** Opening The input block **
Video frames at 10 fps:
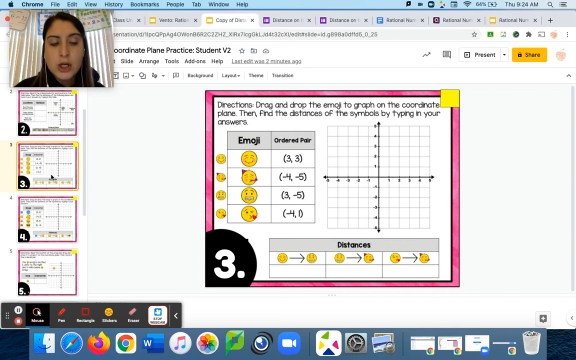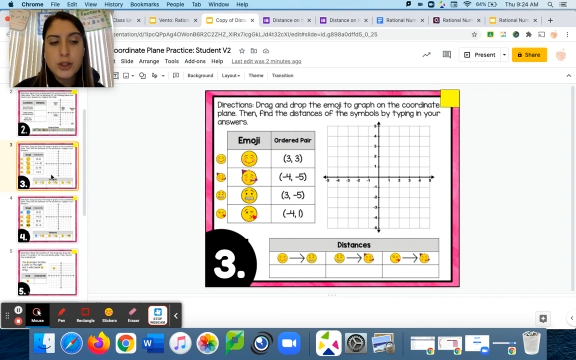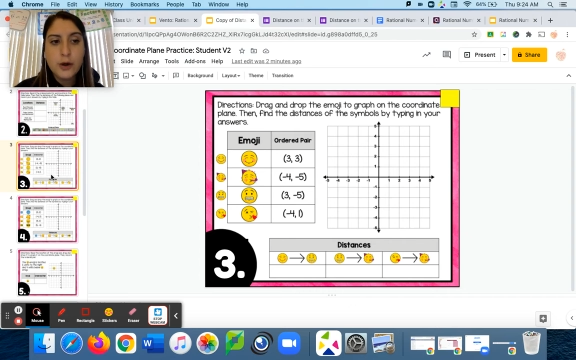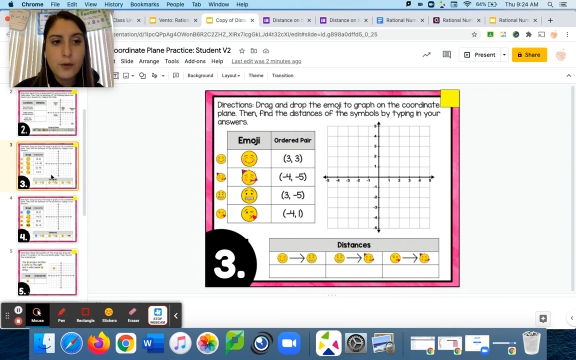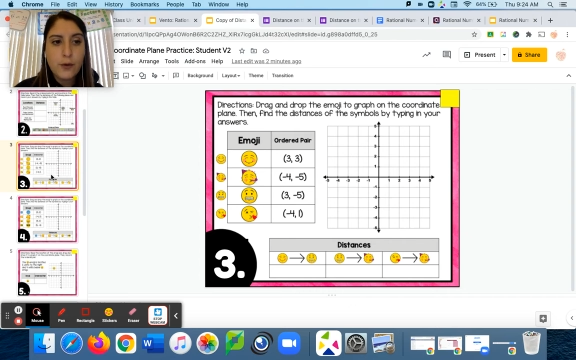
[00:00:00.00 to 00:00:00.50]

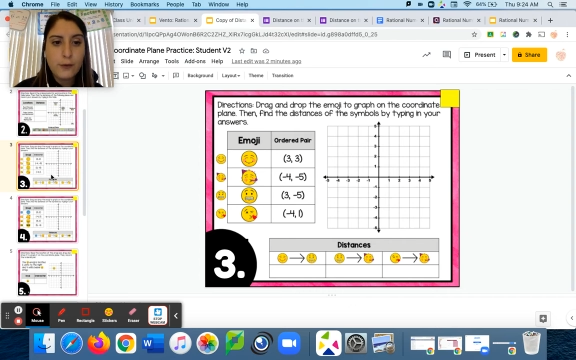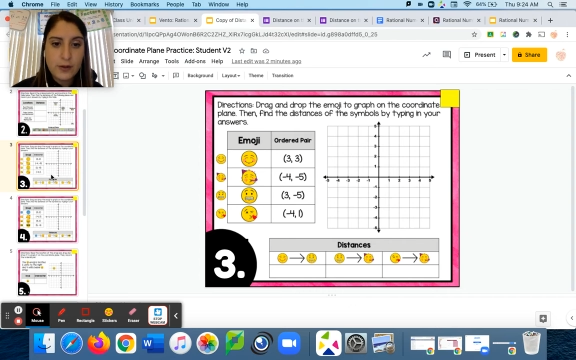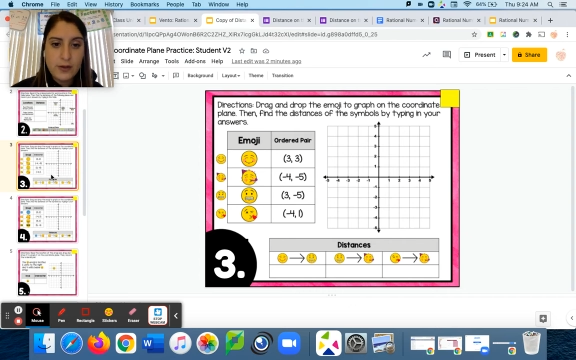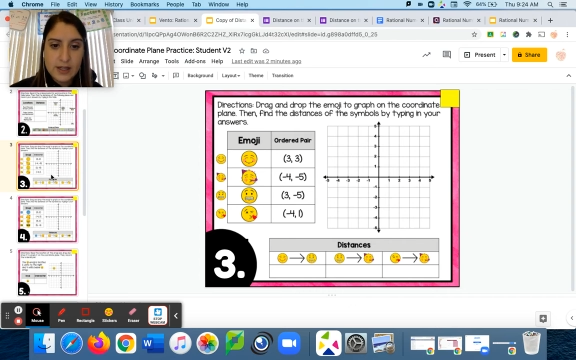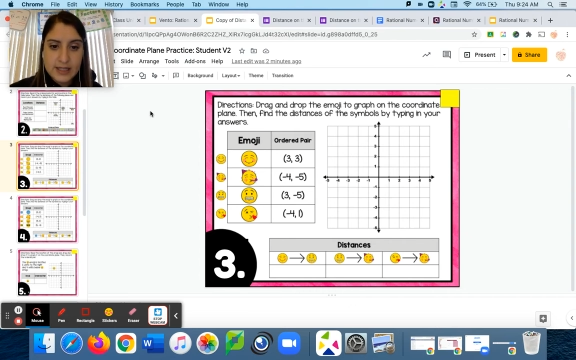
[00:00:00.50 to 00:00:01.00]
So
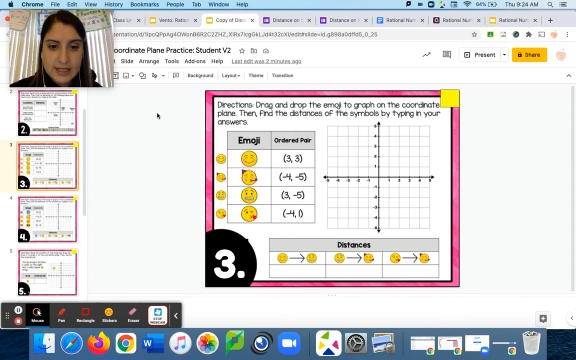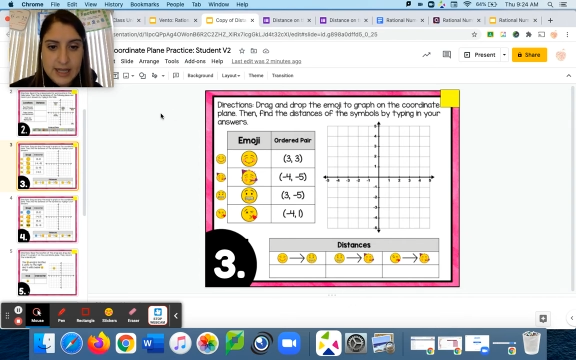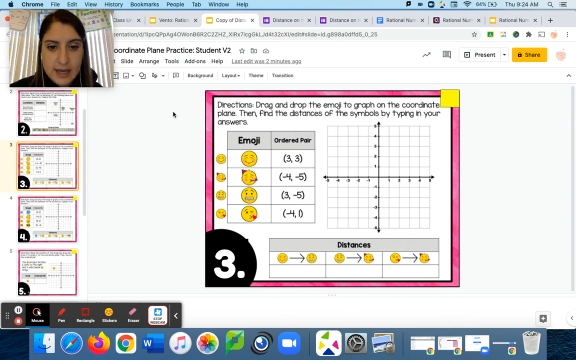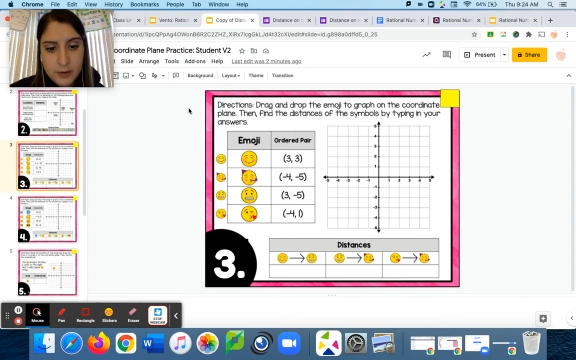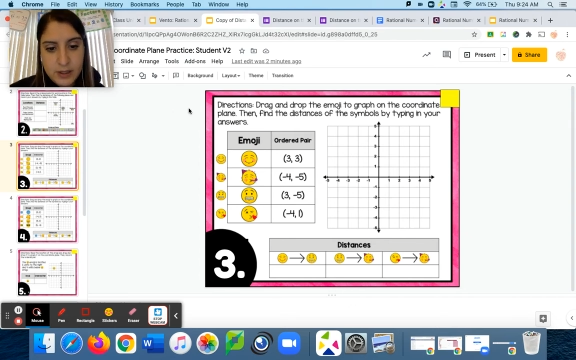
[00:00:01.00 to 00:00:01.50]
for this
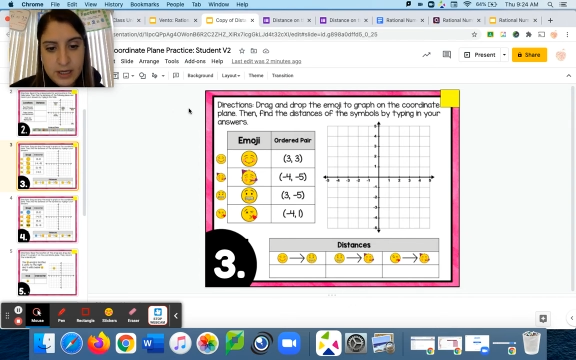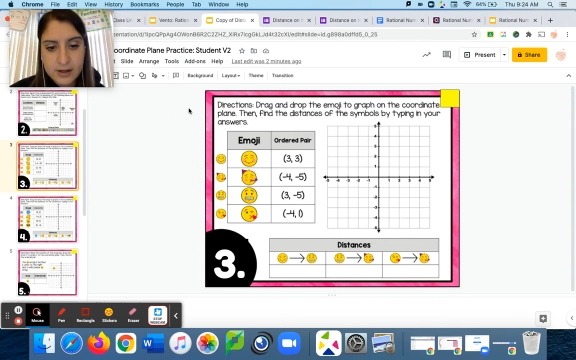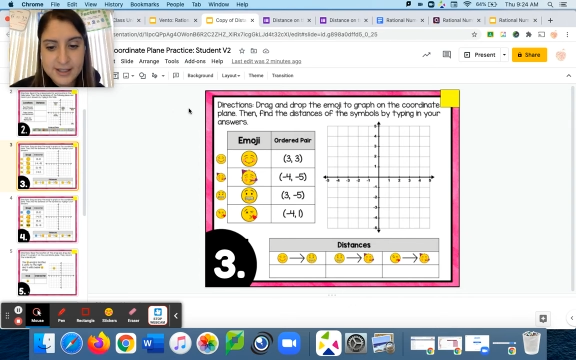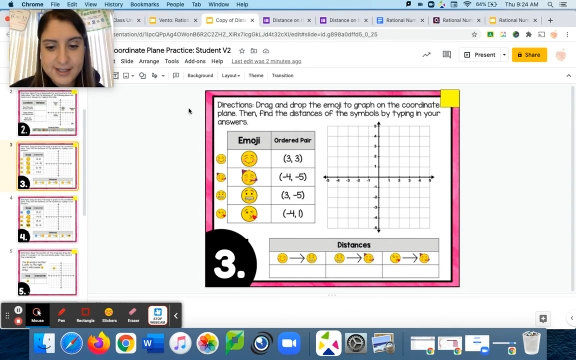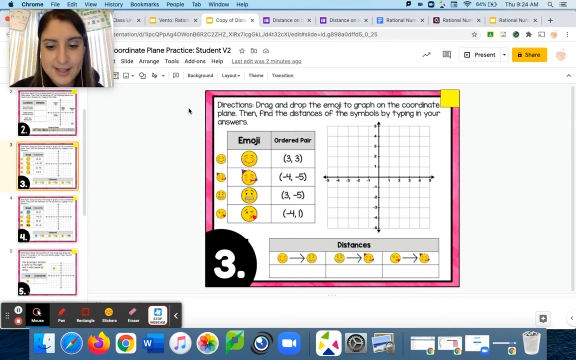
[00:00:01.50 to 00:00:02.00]
example
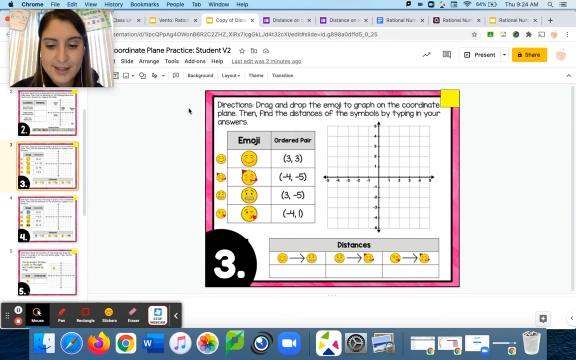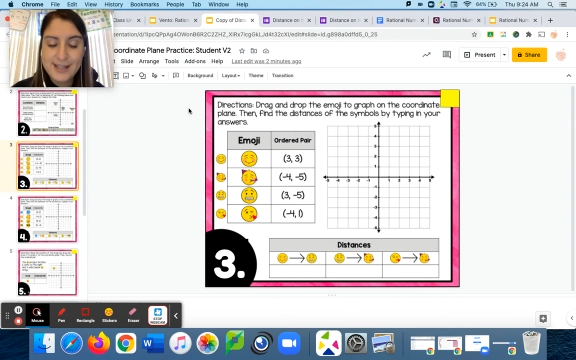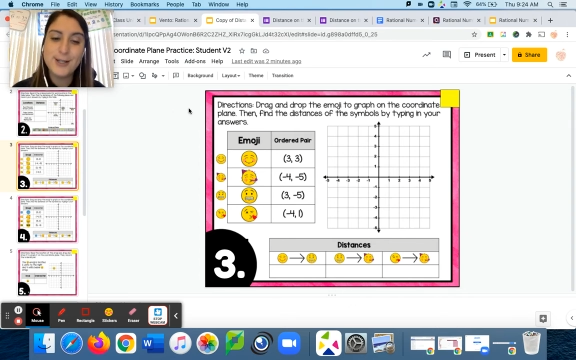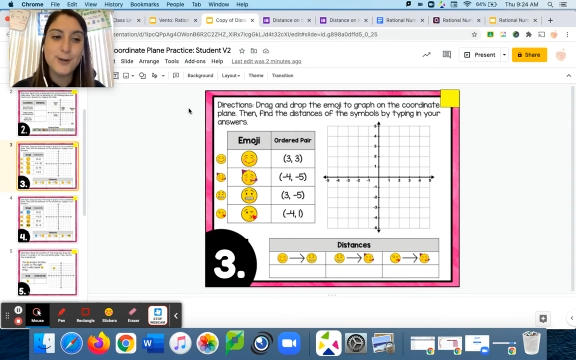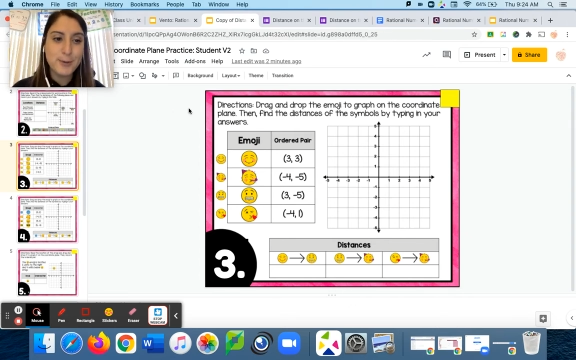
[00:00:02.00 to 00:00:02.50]
here, because
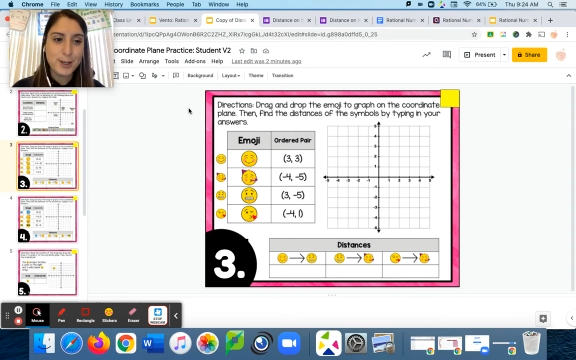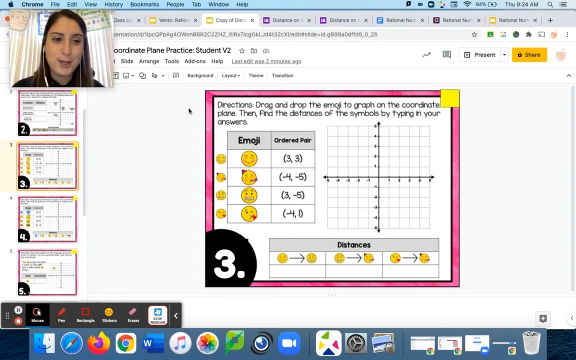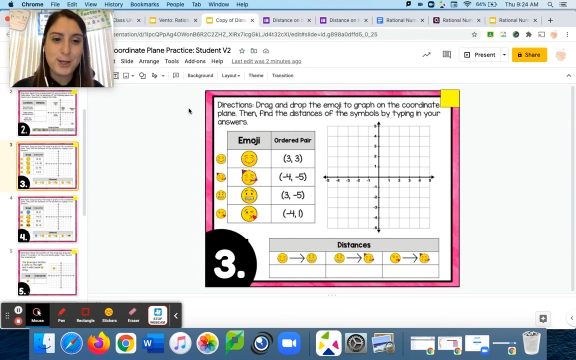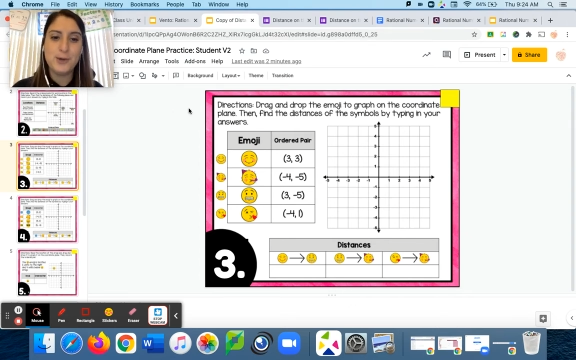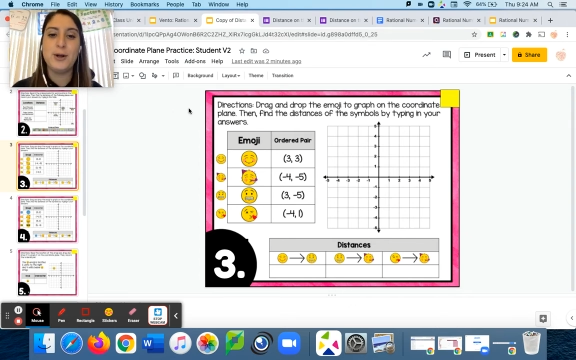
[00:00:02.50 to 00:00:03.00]
these are pretty
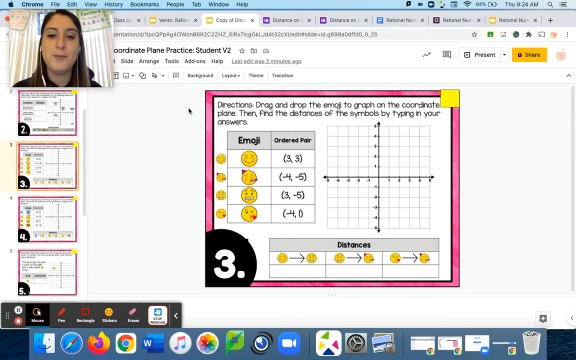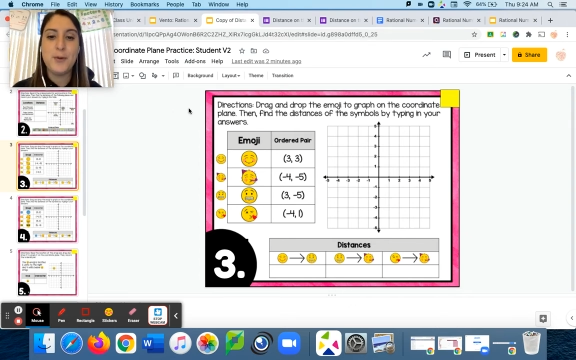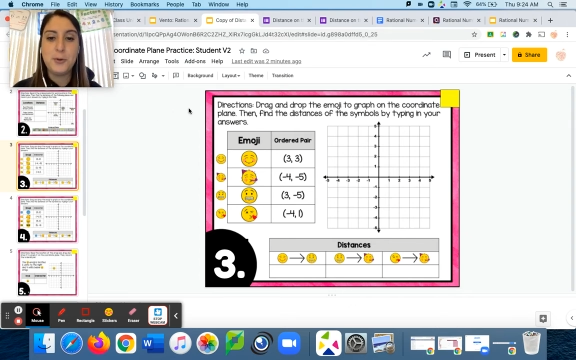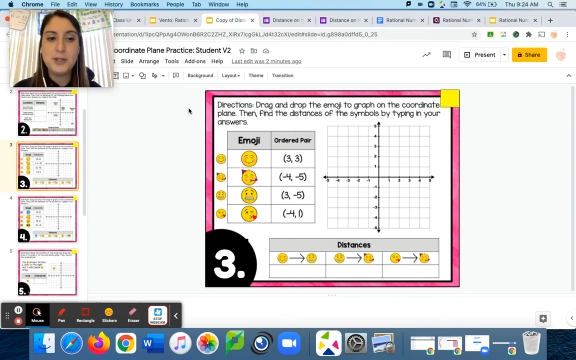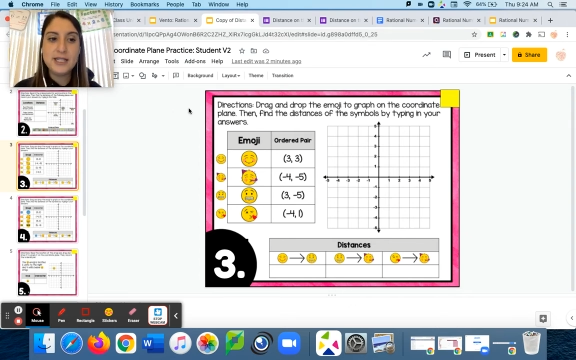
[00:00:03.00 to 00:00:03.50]
cute, they're
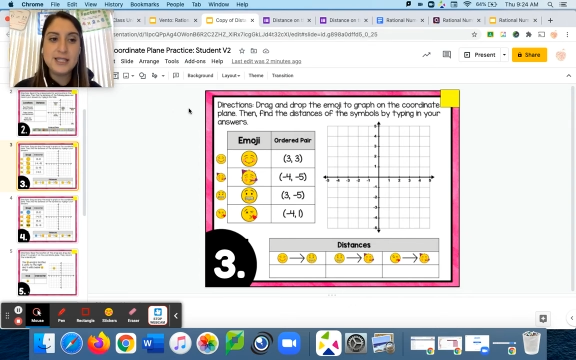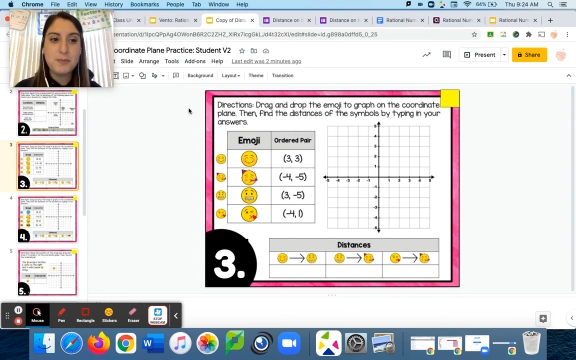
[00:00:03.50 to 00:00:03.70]
emojis,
** Closing The input block **
**Work instructions:** For every entry above, please output the text exactly and leave any picture behind.

**Task answer:**
Video frames at 10 fps:
[00:00:00.00 to 00:00:00.50]

[00:00:00.50 to 00:00:01.00]
So
[00:00:01.00 to 00:00:01.50]
for this
[00:00:01.50 to 00:00:02.00]
example
[00:00:02.00 to 00:00:02.50]
here, because
[00:00:02.50 to 00:00:03.00]
these are pretty
[00:00:03.00 to 00:00:03.50]
cute, they're
[00:00:03.50 to 00:00:03.70]
emojis,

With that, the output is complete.